[Saved data entries]
====

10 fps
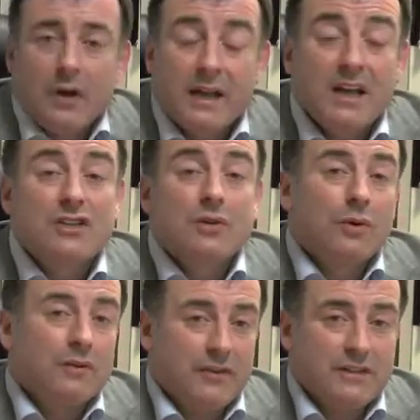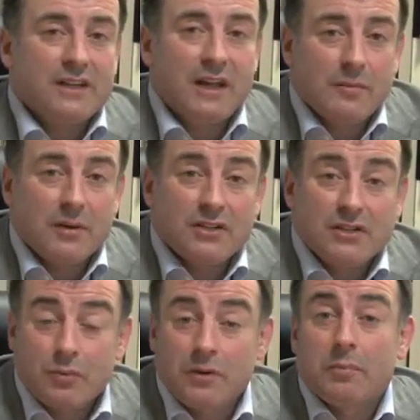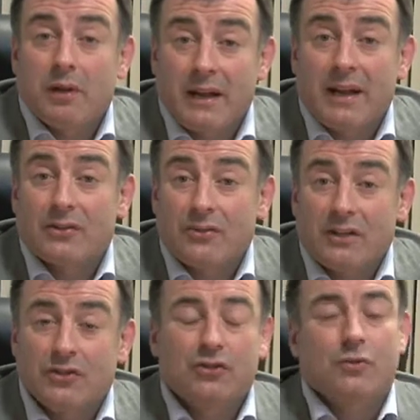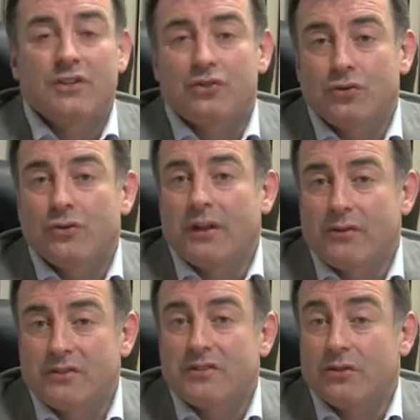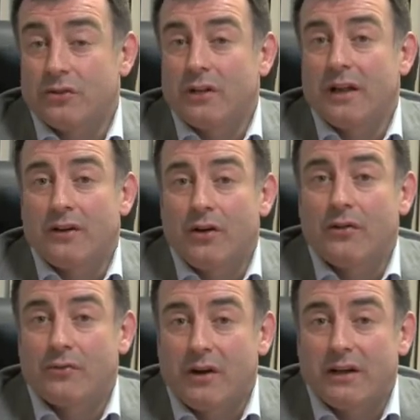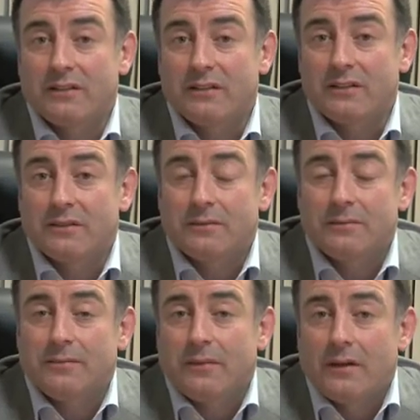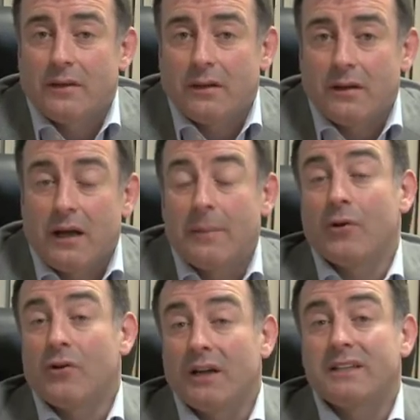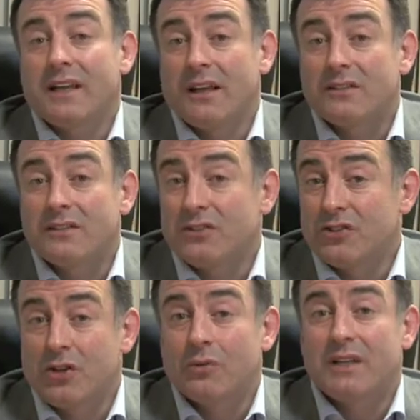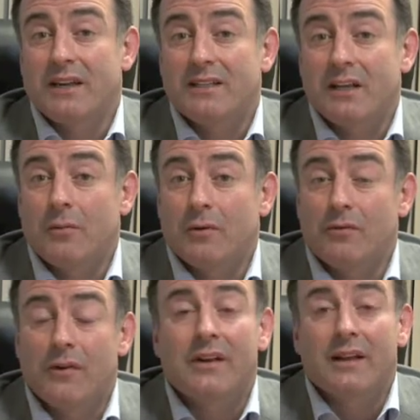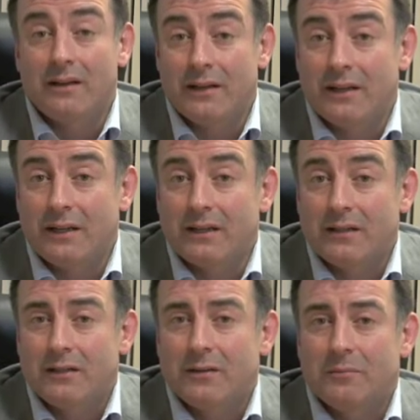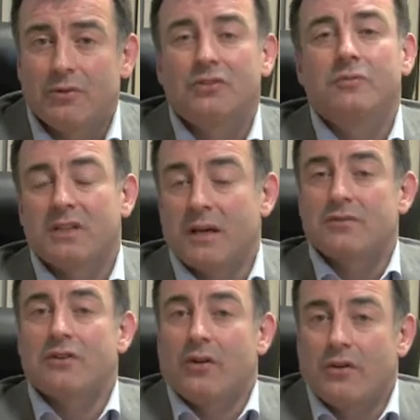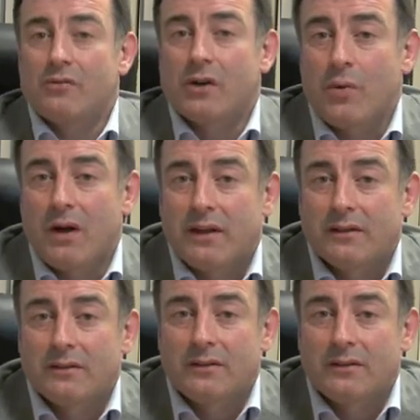Occasionally we'll investigate patients with a plain x-ray just to ensure that there isn't underlying arthritis. MRI scans can show tennis elbow very clearly, but sometimes they're not required.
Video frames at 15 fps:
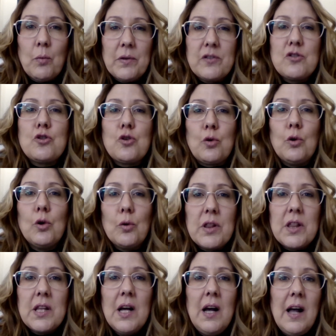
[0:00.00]
was
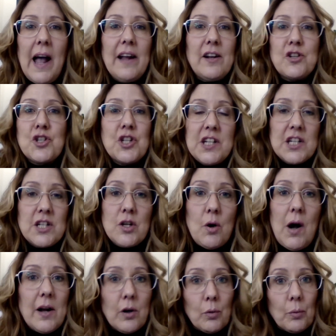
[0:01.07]
truth, and she didn't know
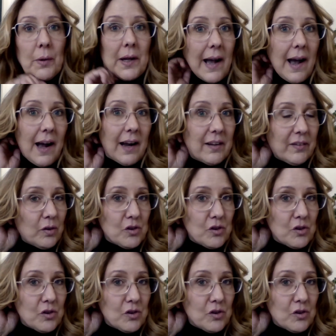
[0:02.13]
how to react.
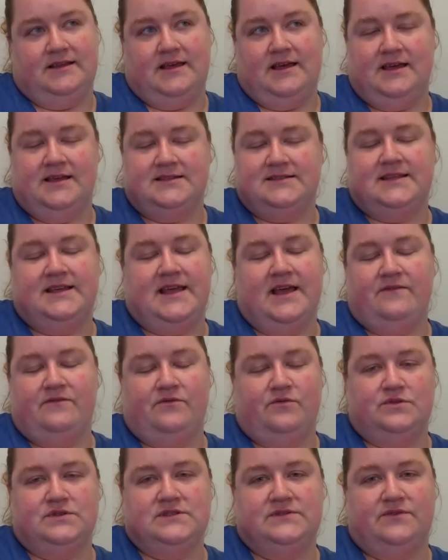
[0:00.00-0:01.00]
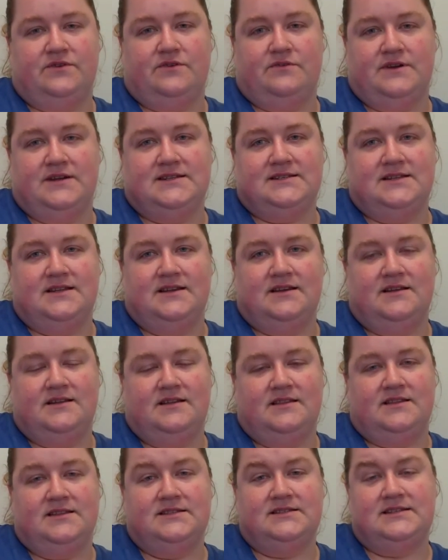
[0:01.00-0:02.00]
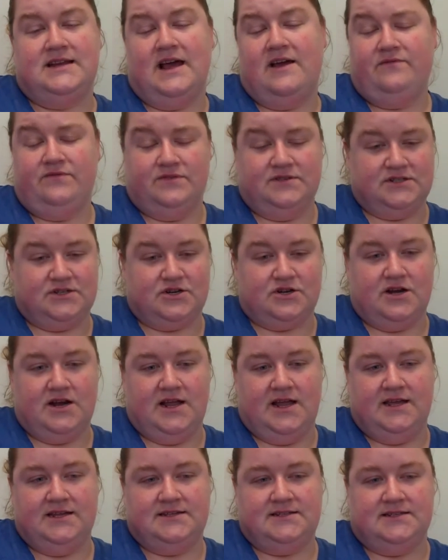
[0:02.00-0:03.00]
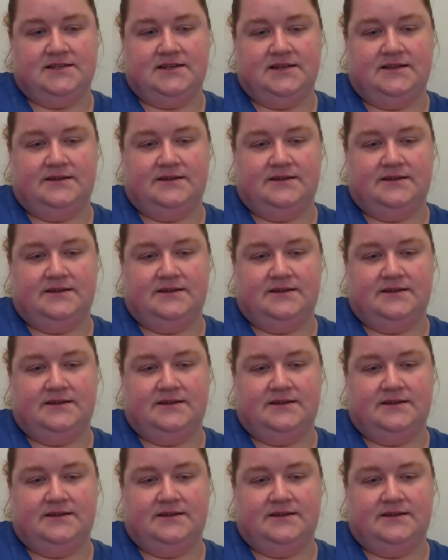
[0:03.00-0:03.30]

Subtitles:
I guess they have rules for a reason. The staff was great.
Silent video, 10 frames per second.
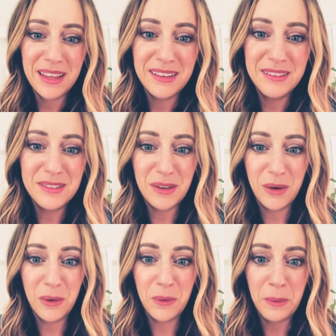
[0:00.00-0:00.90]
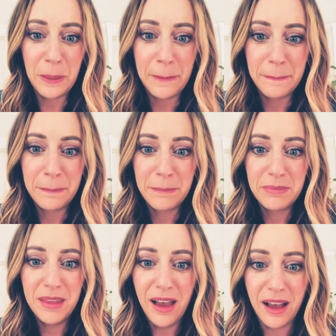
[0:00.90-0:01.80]
and so
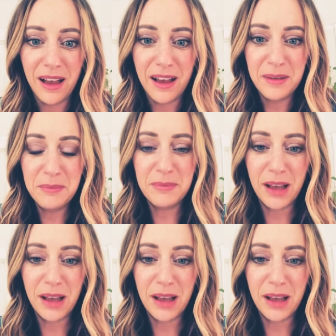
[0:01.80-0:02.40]
yeah i'm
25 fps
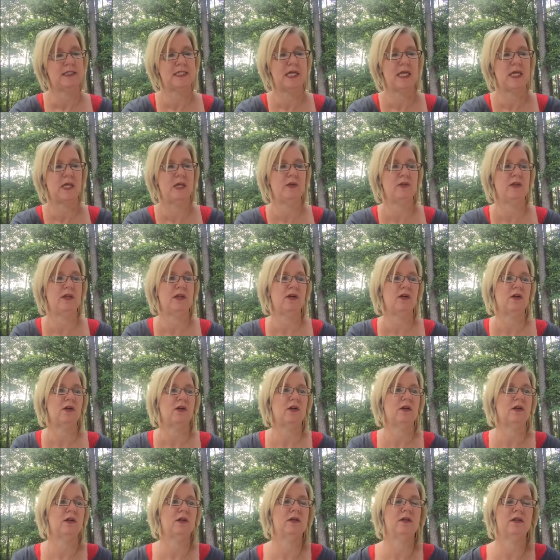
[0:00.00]
So
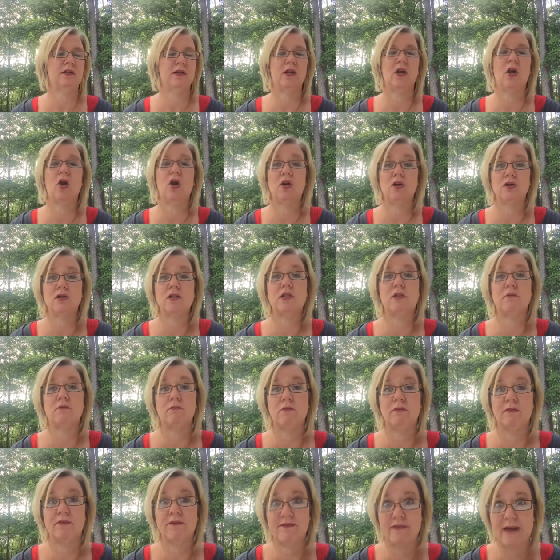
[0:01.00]
there, there are
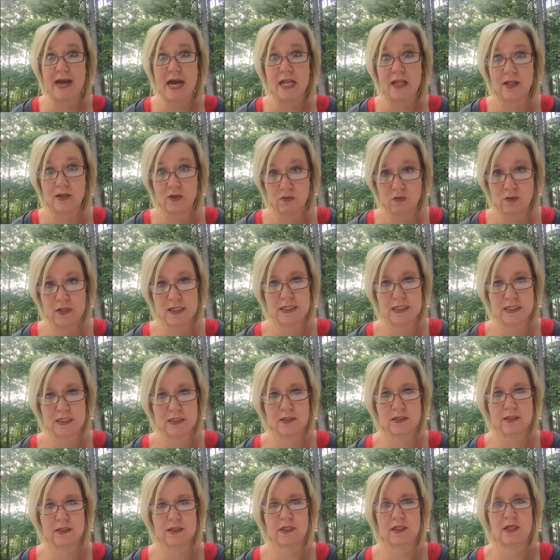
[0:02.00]
some valid
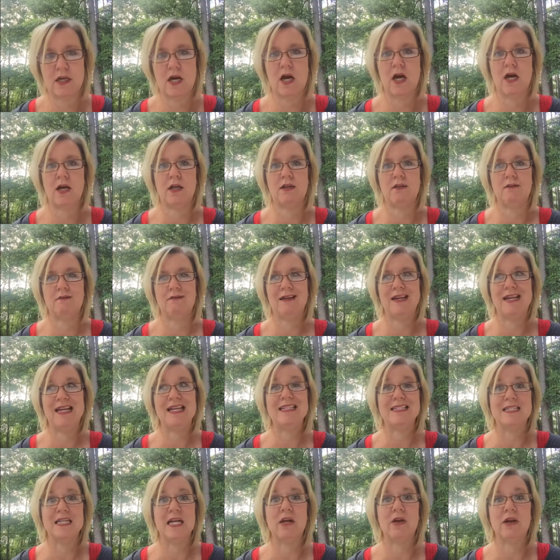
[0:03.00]
reasons to not
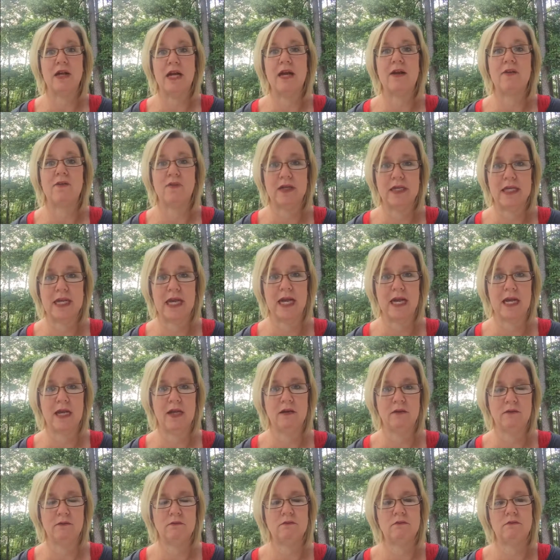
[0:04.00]
eat dairy every day
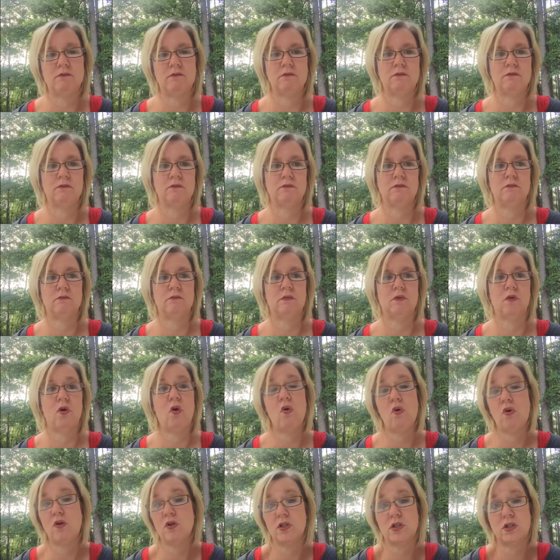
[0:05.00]

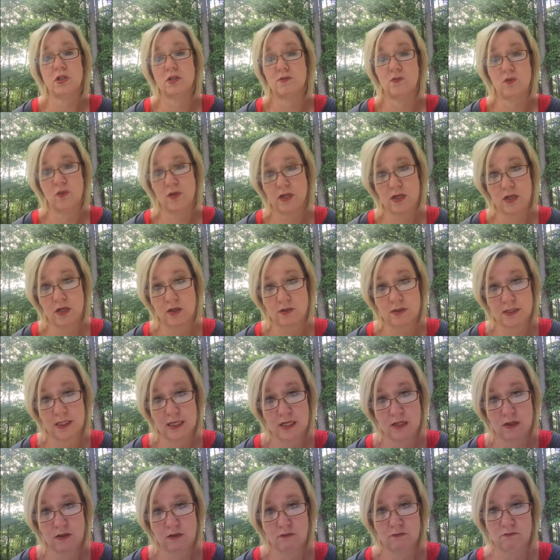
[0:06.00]
or just avoid it
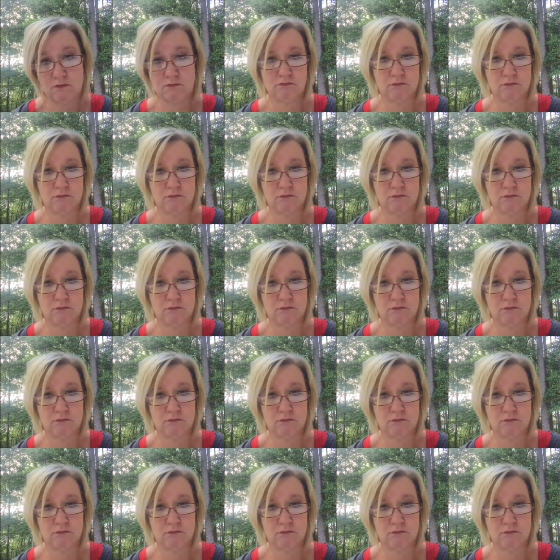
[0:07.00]
altogether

====

• BRIEF
Working from the entries above, find every line in which the word "frames" occurs and copy it.

• COMPLETED TASK
Video frames at 15 fps:
Silent video, 10 frames per second.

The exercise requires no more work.